BERLIN, March 27 (Brenza Latin) Bernhard Schultz Ship Management, the German marine company responsible for the technical management of the Evergreen ship, has warned that it could take days or even weeks for traffic to resume via the Sovereign Canal.
The first attempt to defeat the 400-meter-long container vessel that ran four days ago this Friday failed, which is why experts say the waterway is the 10 percent crossing route in international maritime trade.
At 193.3 kilometers long, it is the shortest sea route between the ports of the Atlantic and Indian Oceans, for which about 50 ships pass through it daily, paying a total of eight million dollars.
By sea, the ship could not carry dozens of ships to the Suez Canal, one of the world’s most important trade routes, and the siege cost the world economy $ 400 million an hour.
These calculations by the Taiwanese newspaper Commercial Times take into account that the main oil supply route from the Middle East to Europe and the United States is about 600 thousand barrels of crude a day.
Each year, shipping fees from around the world through this channel contribute more than five billion dollars to Egypt’s budget.
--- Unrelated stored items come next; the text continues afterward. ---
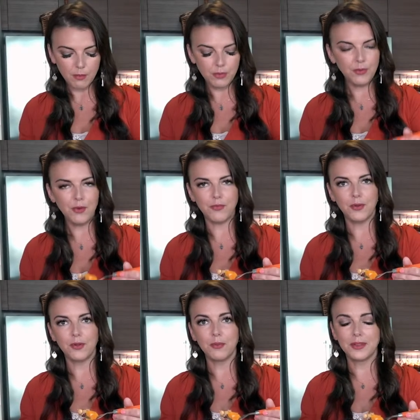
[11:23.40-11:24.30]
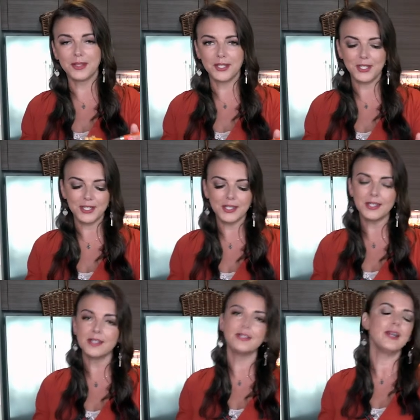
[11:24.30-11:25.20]
Beautiful with the
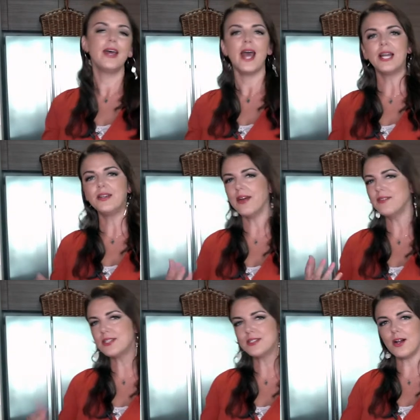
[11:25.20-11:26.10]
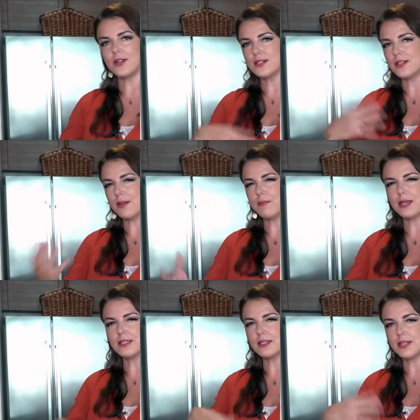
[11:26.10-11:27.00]
cheese. And you have the salsa that
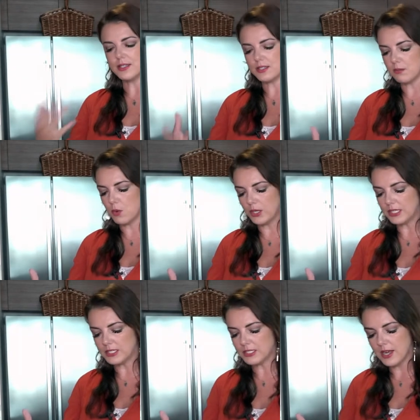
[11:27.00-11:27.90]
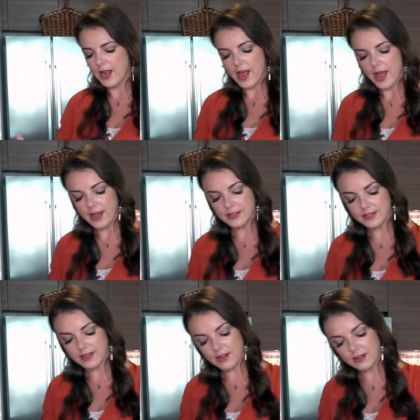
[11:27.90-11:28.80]
makes it nice and moist. And
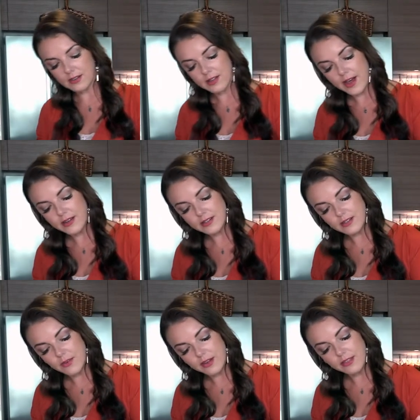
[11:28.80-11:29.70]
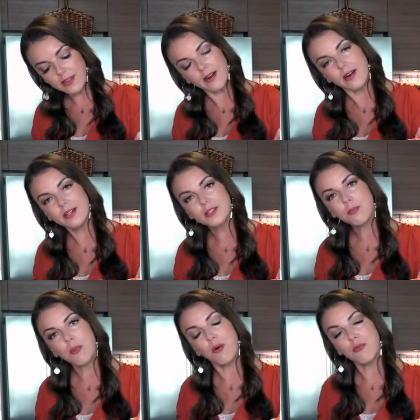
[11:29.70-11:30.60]
that right there is a
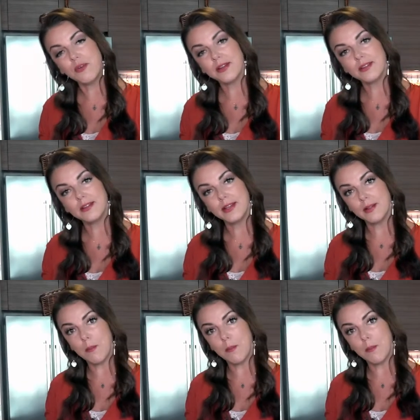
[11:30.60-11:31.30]
perfect little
By 2020, according to the Suez Canal Authority, 18,829 vessels had sailed there, and revenue, despite epidemics, reached $ 5.61 billion.
The Kuwaiti Gulf Agency has warned that if this is interrupted, it could have serious repercussions globally and have an impact on the prices of oil and other commodities.
Many oil tankers with 10 to 13 million barrels (10.5 to 14.7 per cent of world daily consumption) are stuck in the canal, Egyptian sources point out, a situation that threatens to change the timetable for oil deliveries. This Friday saw a rise in the price of crude oil and derivatives.
According to experts, if this situation continues, ships will begin to circle Africa via the Cape of Good Hope, which will significantly increase the length of a route and the cost of delivering goods.
In addition, the lack of tankers will increase the cost of cargo, as well as the price of marine fuel, which is constantly being produced from oil.
However, Bloomberg analysts predict that buyers in Europe and the United States will now be able to trade oil from the Middle East to other parts of the Gulf of Mexico, the North Sea, Russia and West Africa.
As a result, they predict that the Mars mix will also require crude from the Urals and Asia and the Russian Far East.